(Stored items)
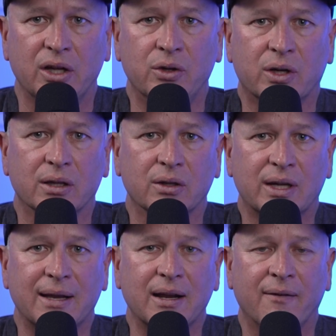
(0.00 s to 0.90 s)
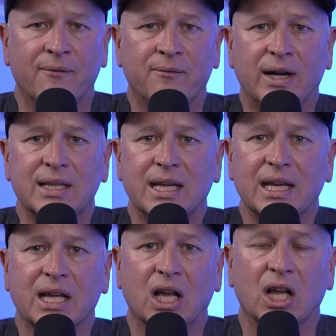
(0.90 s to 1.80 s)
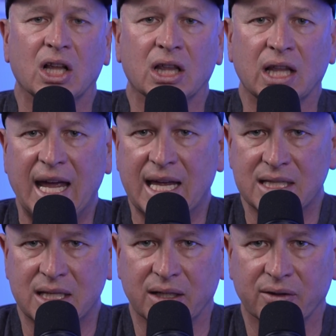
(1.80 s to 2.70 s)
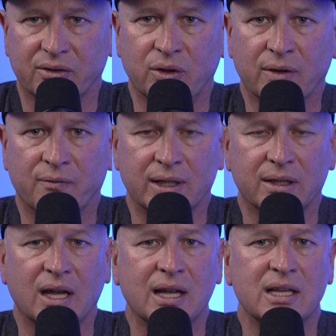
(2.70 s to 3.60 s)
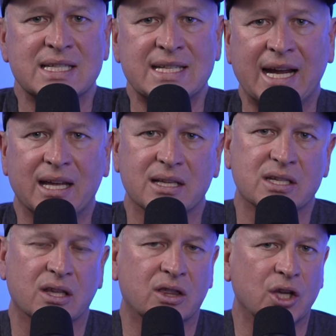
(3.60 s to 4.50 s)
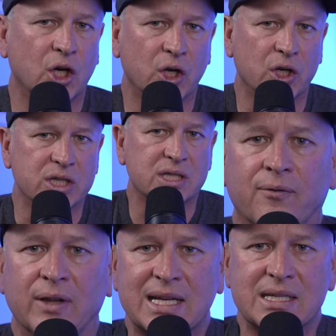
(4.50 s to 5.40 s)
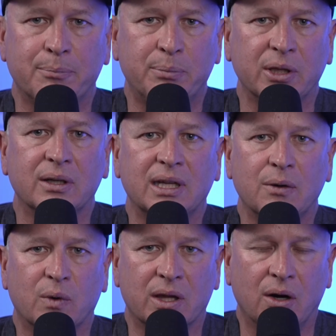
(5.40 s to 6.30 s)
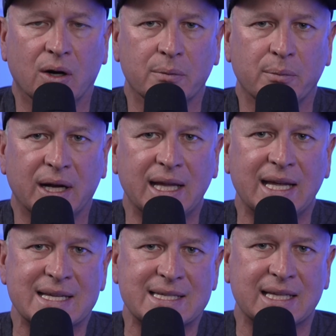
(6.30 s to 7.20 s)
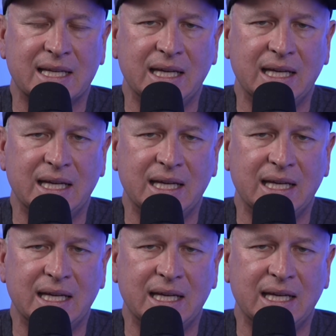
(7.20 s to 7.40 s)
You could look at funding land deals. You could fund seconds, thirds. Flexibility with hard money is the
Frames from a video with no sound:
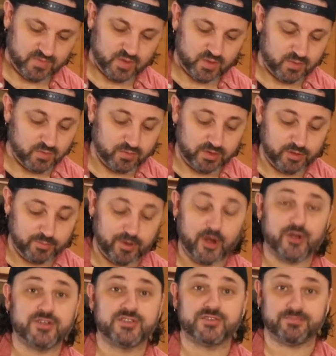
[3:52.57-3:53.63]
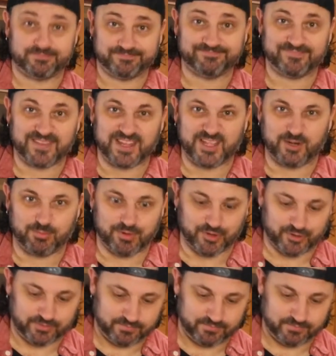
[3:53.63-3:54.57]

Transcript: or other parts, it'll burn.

--

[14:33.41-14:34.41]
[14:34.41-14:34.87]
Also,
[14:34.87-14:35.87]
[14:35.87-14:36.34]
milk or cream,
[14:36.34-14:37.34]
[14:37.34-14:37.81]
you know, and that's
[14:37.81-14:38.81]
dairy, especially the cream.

WHAT YOU WILL DO – Although pictures appear among the records above, write out exactly only the lines from the one that has "(0.00 s to 0.90 s)" through the one that has "Transcript: or other parts, it'll burn.", and leave the pictures out.

RESPONSE –
(0.00 s to 0.90 s)
(0.90 s to 1.80 s)
(1.80 s to 2.70 s)
(2.70 s to 3.60 s)
(3.60 s to 4.50 s)
(4.50 s to 5.40 s)
(5.40 s to 6.30 s)
(6.30 s to 7.20 s)
(7.20 s to 7.40 s)
You could look at funding land deals. You could fund seconds, thirds. Flexibility with hard money is the
Frames from a video with no sound:
[3:52.57-3:53.63]
[3:53.63-3:54.57]

Transcript: or other parts, it'll burn.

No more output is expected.